Challenges for Culturomics Analyses
Interdisciplinarity
There are several recognized applications of culturomics to conservation that have not been well explored and many more applications that are likely to emerge in the coming years. These include recognizing conservation oriented constituencies and promoting public understanding of conservation issues. For example, exploring and shaping the evolution of conservation
culture, particularly outside of the academic environment, may be a subject worthy of further exploration with culturomics approaches. In-depth exploration of these topics in conservation would greatly benefit from expertise in areas such as cultural
evolution, digital humanities, media studies, social marketing, linguistics, and psychology. This clearly illustrates the interdisciplinary nature of many conservation culturomics projects and highlights the necessity for collaborations to enhance the reach, scope, and impact of future conservation applications.
Ethical Issues
The wealth of digital data available on the internet can be a source of potentially sensitive information, and researchers need to carefully consider the ethical implications of using such information. There are numerous examples of recorded illegal activity in digital content, including illegal wildlife trade and illegal hunting. Much digital data contain personal information, including names, locations, or photographs, that could conceivably be used to directly identify specific individuals. Indirect identifiers, including workplace, occupation, and residence, may also be available and can allow the extrapolation of direct personal information even when it has been obscured.
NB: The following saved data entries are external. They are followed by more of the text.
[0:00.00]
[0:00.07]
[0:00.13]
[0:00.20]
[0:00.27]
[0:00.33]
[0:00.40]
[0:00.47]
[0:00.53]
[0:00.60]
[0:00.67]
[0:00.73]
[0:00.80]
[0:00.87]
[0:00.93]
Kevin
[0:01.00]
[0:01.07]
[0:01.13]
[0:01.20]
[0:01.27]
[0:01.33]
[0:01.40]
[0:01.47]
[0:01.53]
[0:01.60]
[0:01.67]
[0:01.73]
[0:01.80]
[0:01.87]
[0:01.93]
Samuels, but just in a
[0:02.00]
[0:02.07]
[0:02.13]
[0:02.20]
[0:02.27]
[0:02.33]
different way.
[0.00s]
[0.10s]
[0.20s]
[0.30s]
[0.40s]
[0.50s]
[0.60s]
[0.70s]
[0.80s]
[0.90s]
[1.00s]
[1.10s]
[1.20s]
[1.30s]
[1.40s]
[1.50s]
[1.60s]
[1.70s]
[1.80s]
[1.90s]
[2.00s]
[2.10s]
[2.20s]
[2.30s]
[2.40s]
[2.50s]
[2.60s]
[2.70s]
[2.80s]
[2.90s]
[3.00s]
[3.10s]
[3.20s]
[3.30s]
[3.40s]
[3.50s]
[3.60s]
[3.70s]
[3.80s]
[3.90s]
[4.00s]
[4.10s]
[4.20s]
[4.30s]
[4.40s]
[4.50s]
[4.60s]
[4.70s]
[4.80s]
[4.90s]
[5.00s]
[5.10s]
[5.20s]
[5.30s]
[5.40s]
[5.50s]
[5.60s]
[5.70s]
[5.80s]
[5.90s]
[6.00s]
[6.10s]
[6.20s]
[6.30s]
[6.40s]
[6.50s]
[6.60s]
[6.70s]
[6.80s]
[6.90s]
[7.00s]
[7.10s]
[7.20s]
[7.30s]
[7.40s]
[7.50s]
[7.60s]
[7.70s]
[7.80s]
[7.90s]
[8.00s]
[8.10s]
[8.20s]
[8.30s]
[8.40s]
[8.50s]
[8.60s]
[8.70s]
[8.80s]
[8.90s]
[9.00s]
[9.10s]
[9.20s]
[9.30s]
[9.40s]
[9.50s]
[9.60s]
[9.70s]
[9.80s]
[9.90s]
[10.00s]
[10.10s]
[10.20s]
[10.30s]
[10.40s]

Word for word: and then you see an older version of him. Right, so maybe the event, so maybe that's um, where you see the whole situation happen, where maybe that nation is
The use of digital data for research is usually permitted in legal frameworks, especially if such data are publicly available, but the usage of personal information is more sensitive and subject to specific national or regional legislation. When personal data are collected, researchers are required to respect users´ privacy by anonymizing or pseudonymizing the data during or immediately after collection. Researchers should also consider which
data to publish, including indirect identifiers, in order to protect the personal identity of research subjects. The same rationale applies to sensitive information about threatened species, such as identity, date, and location, especially when these data are recent and not easily accessible.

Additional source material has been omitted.